→ WORK INSTRUCTION: Please return each of the entries exactly, minus their pictures.

*** EXERCISE DATA

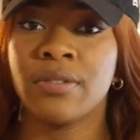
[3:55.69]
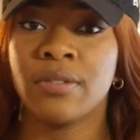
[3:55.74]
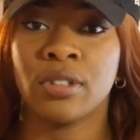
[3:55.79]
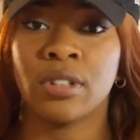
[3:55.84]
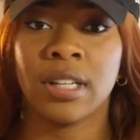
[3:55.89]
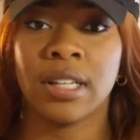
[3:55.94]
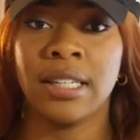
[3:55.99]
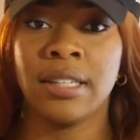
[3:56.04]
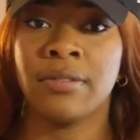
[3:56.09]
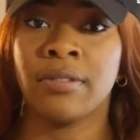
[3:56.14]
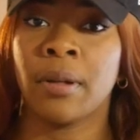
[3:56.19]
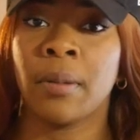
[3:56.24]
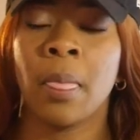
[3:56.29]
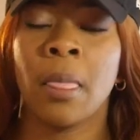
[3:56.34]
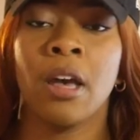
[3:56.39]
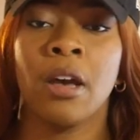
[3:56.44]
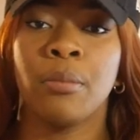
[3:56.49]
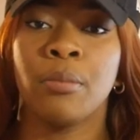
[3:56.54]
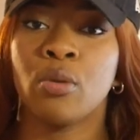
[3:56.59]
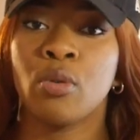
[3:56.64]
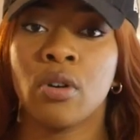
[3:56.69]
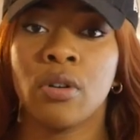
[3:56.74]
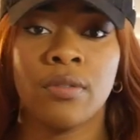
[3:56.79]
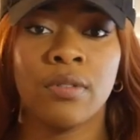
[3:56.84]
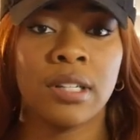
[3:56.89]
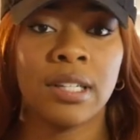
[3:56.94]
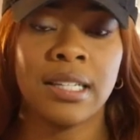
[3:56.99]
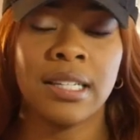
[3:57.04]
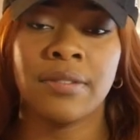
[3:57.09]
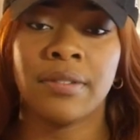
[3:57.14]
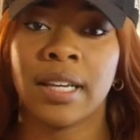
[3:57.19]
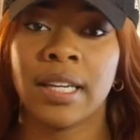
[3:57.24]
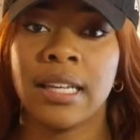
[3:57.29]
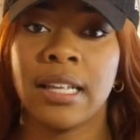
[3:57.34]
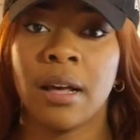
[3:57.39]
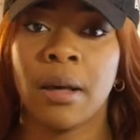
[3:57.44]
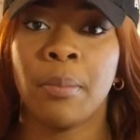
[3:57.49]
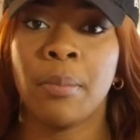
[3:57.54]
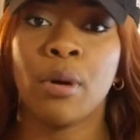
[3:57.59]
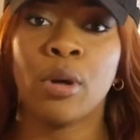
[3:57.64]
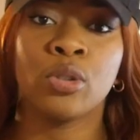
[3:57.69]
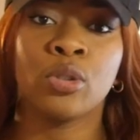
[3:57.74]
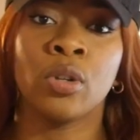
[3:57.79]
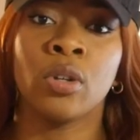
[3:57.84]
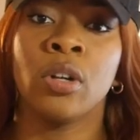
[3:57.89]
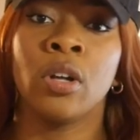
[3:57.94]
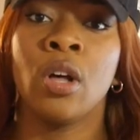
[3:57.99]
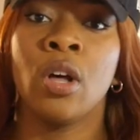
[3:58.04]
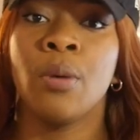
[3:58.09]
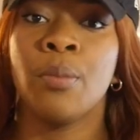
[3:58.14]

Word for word: votre livre. Pourquoi votre livre, il est important.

******

→ RESPONSE FOR THIS EXERCISE:
[3:55.69]
[3:55.74]
[3:55.79]
[3:55.84]
[3:55.89]
[3:55.94]
[3:55.99]
[3:56.04]
[3:56.09]
[3:56.14]
[3:56.19]
[3:56.24]
[3:56.29]
[3:56.34]
[3:56.39]
[3:56.44]
[3:56.49]
[3:56.54]
[3:56.59]
[3:56.64]
[3:56.69]
[3:56.74]
[3:56.79]
[3:56.84]
[3:56.89]
[3:56.94]
[3:56.99]
[3:57.04]
[3:57.09]
[3:57.14]
[3:57.19]
[3:57.24]
[3:57.29]
[3:57.34]
[3:57.39]
[3:57.44]
[3:57.49]
[3:57.54]
[3:57.59]
[3:57.64]
[3:57.69]
[3:57.74]
[3:57.79]
[3:57.84]
[3:57.89]
[3:57.94]
[3:57.99]
[3:58.04]
[3:58.09]
[3:58.14]

Word for word: votre livre. Pourquoi votre livre, il est important.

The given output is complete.